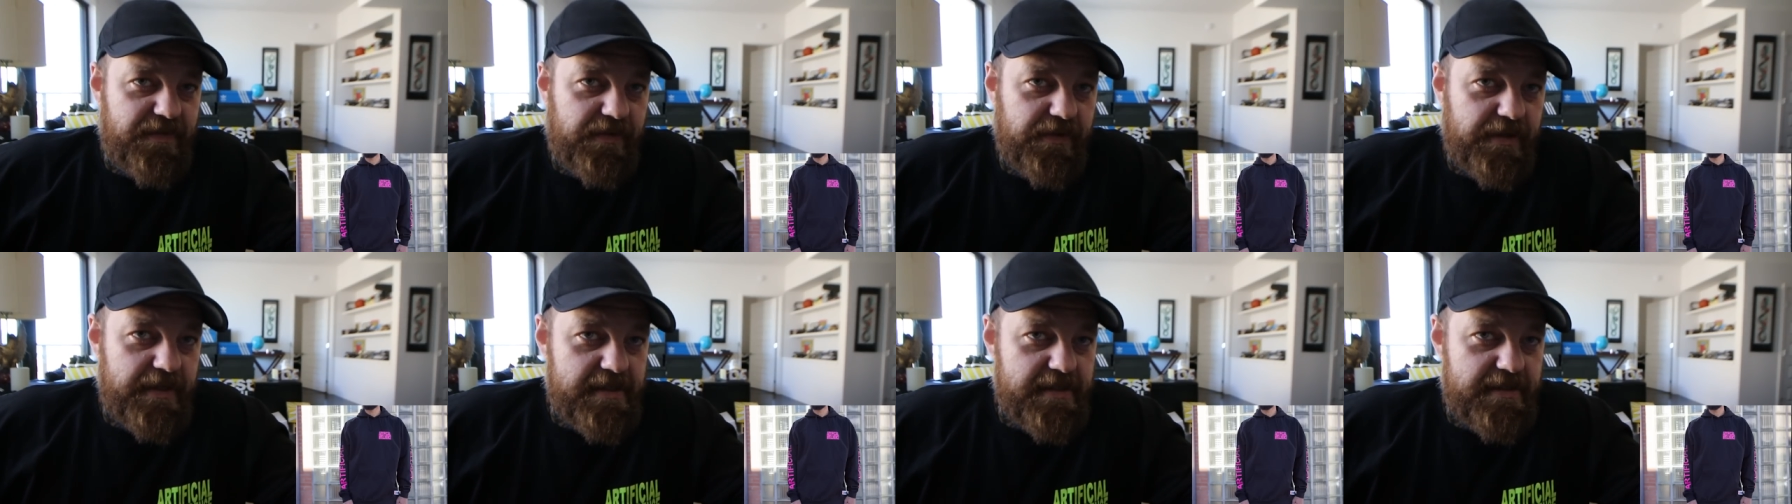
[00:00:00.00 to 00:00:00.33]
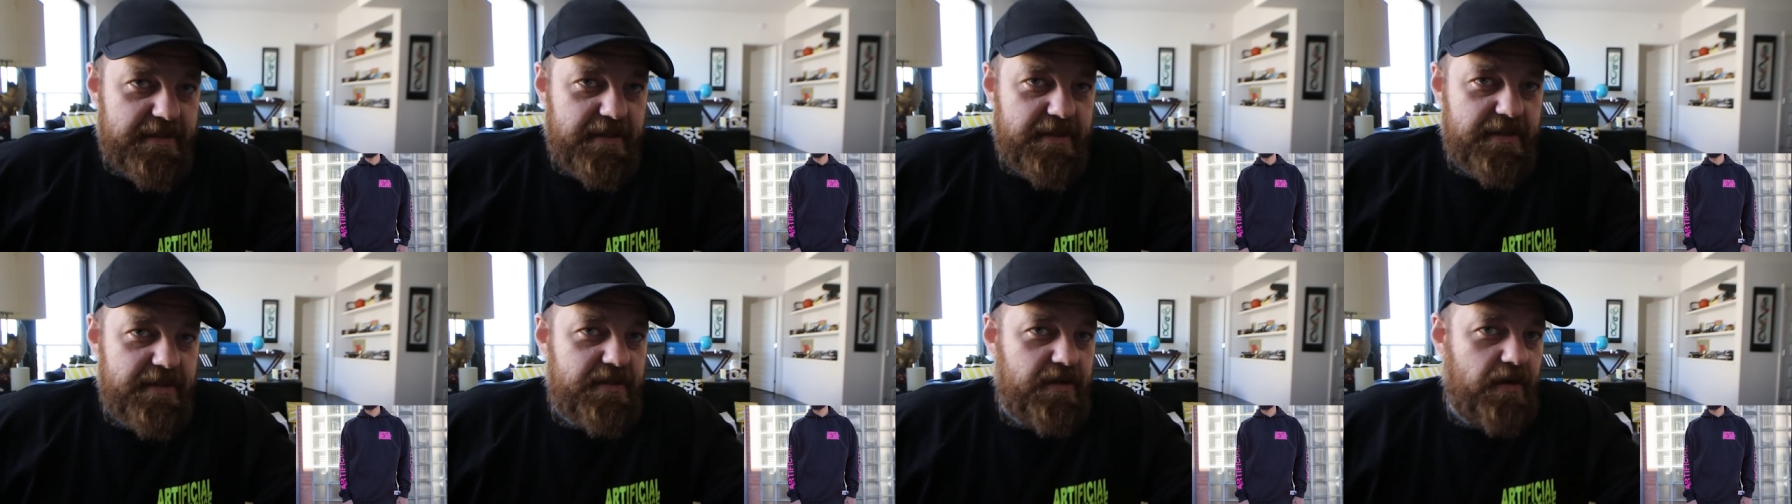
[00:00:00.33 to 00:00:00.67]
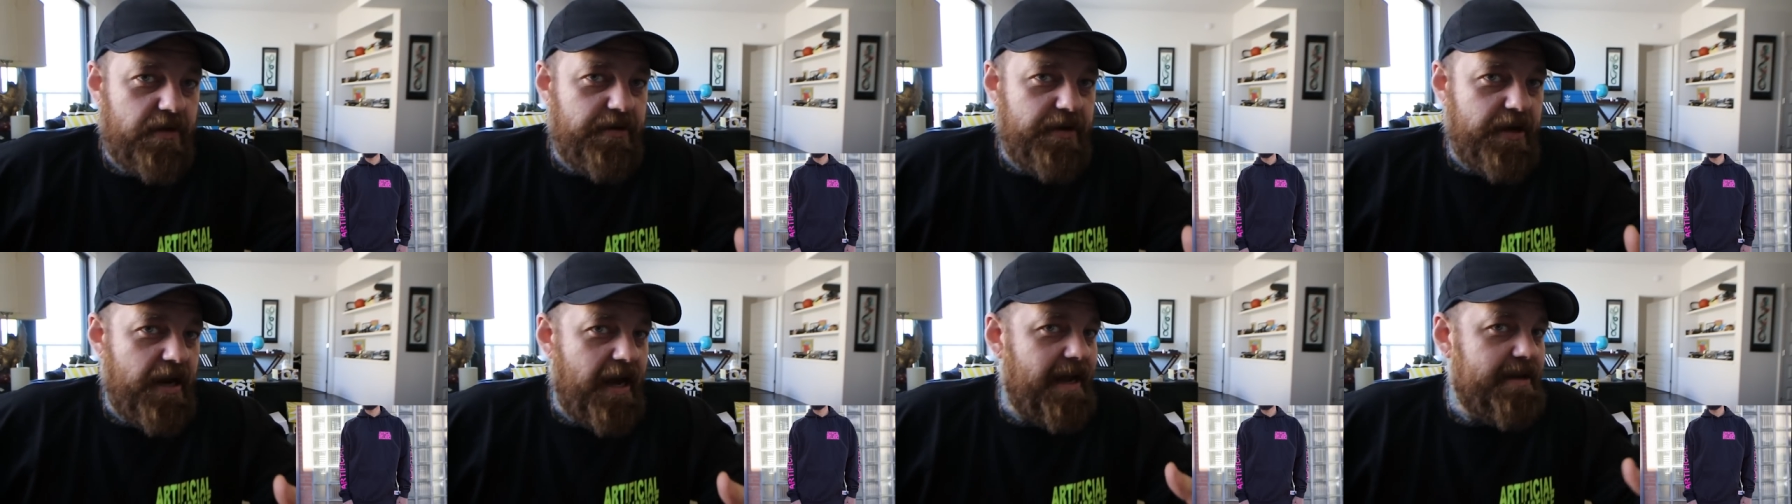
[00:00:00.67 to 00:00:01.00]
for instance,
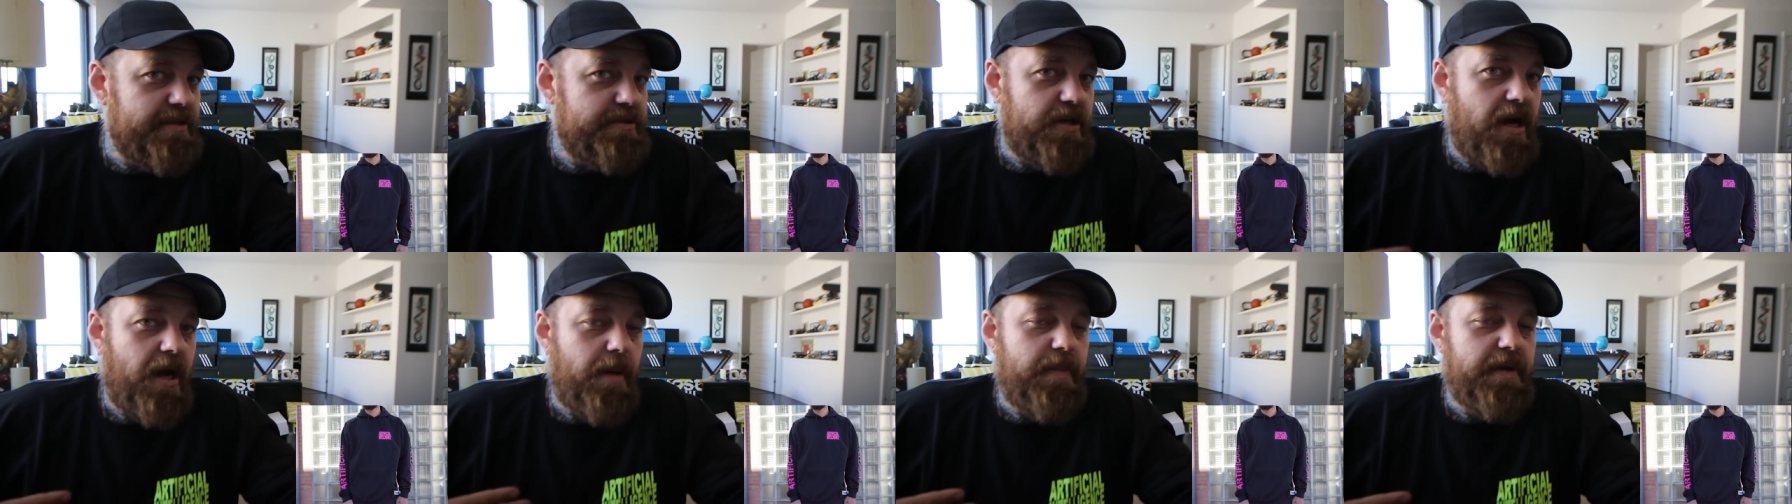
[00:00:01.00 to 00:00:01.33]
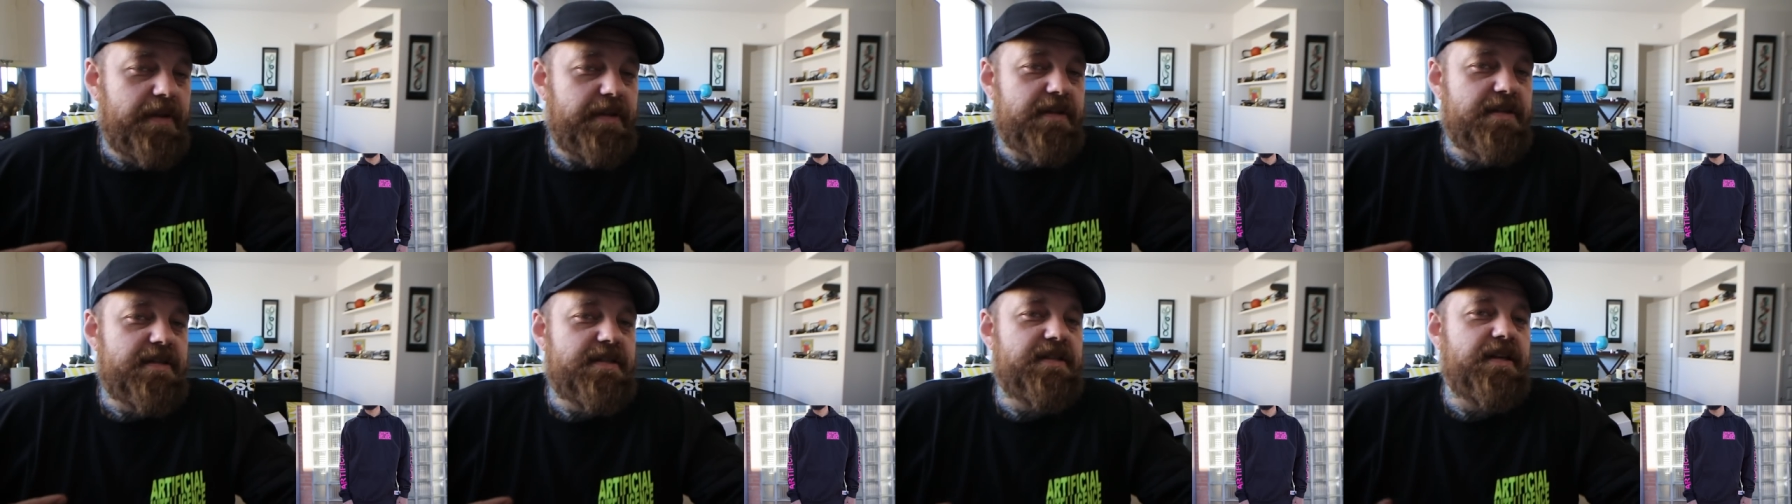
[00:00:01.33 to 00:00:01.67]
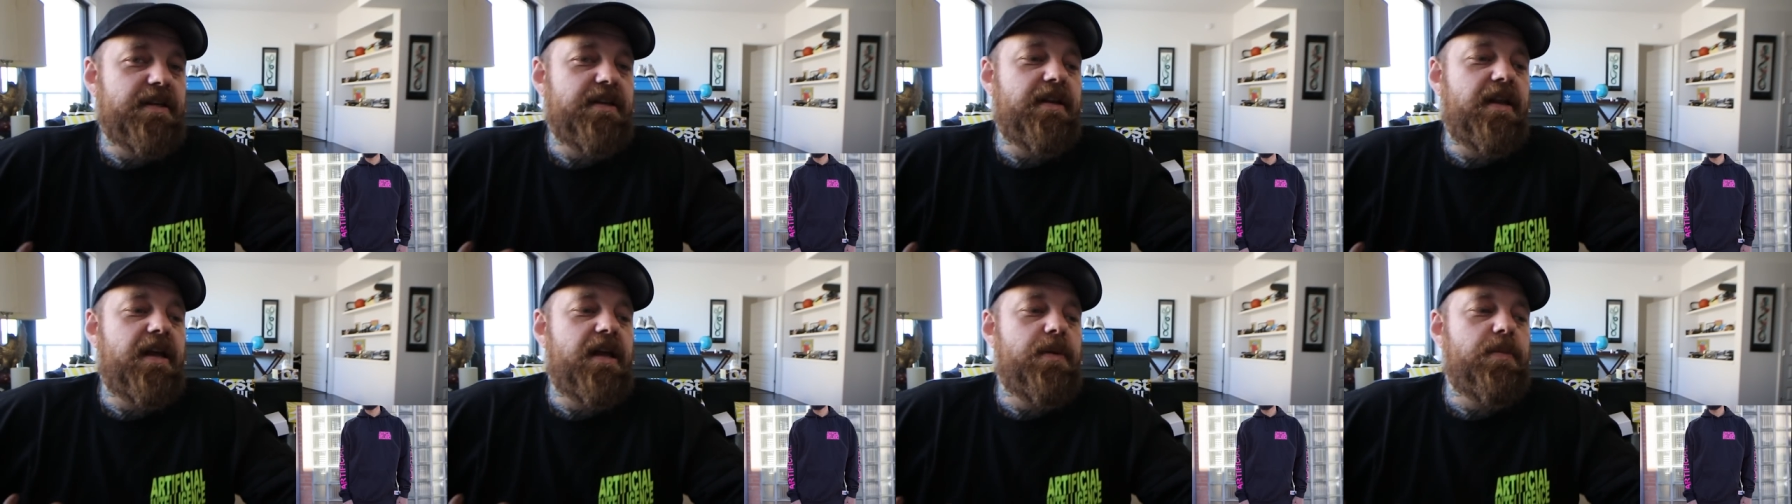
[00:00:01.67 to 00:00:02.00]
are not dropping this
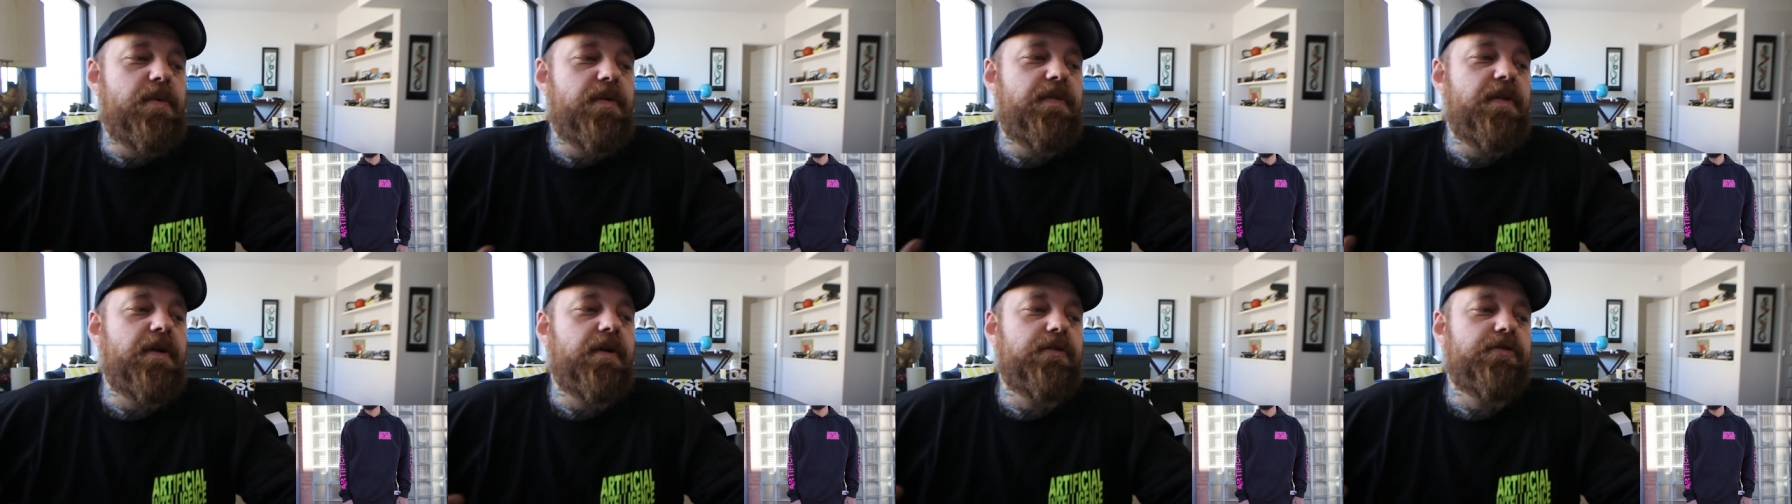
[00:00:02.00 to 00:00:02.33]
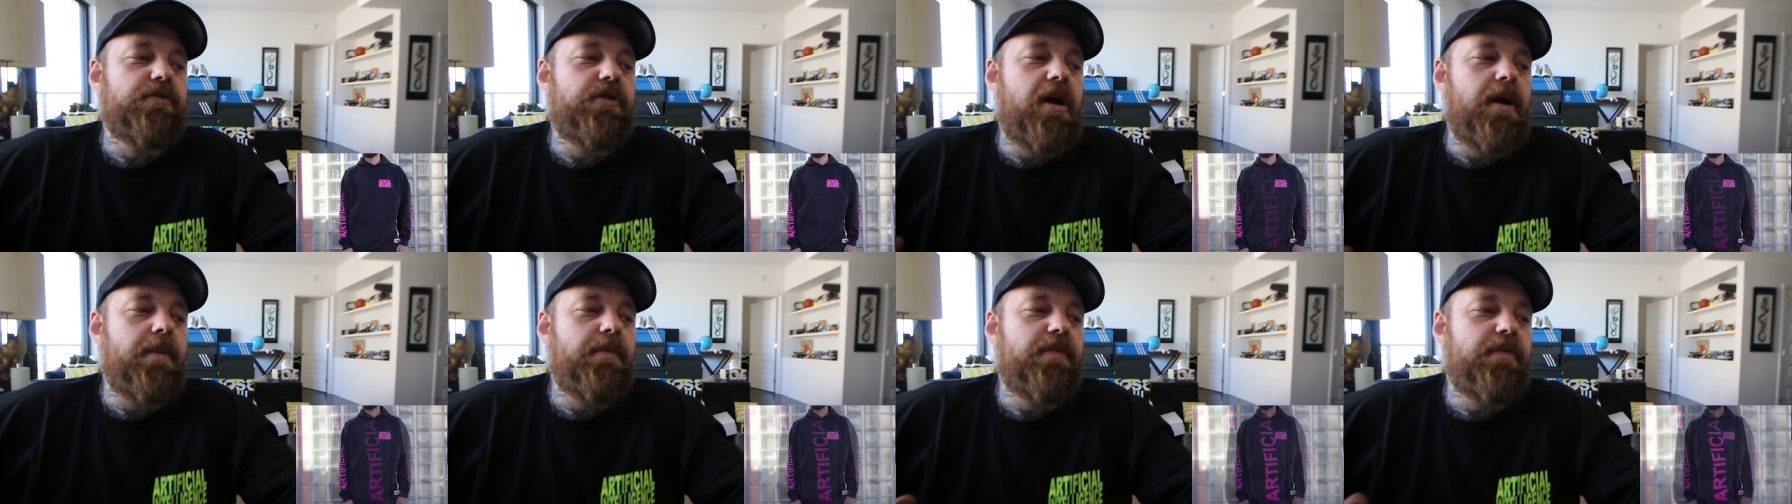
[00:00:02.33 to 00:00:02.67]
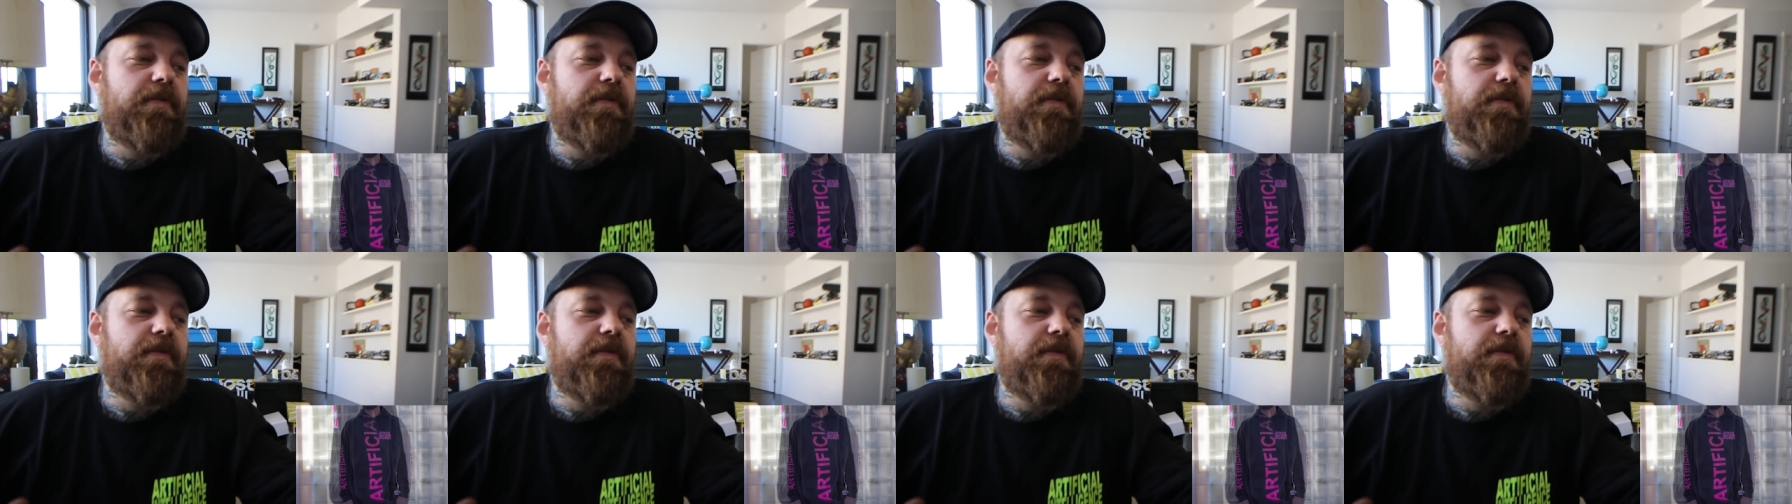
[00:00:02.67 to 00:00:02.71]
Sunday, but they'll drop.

============================================================

# INSTRUCTIONS TO FOLLOW:
Without the pictures, reproduce every line of the records above exactly.

# REPLY:
[00:00:00.00 to 00:00:00.33]
[00:00:00.33 to 00:00:00.67]
[00:00:00.67 to 00:00:01.00]
for instance,
[00:00:01.00 to 00:00:01.33]
[00:00:01.33 to 00:00:01.67]
[00:00:01.67 to 00:00:02.00]
are not dropping this
[00:00:02.00 to 00:00:02.33]
[00:00:02.33 to 00:00:02.67]
[00:00:02.67 to 00:00:02.71]
Sunday, but they'll drop.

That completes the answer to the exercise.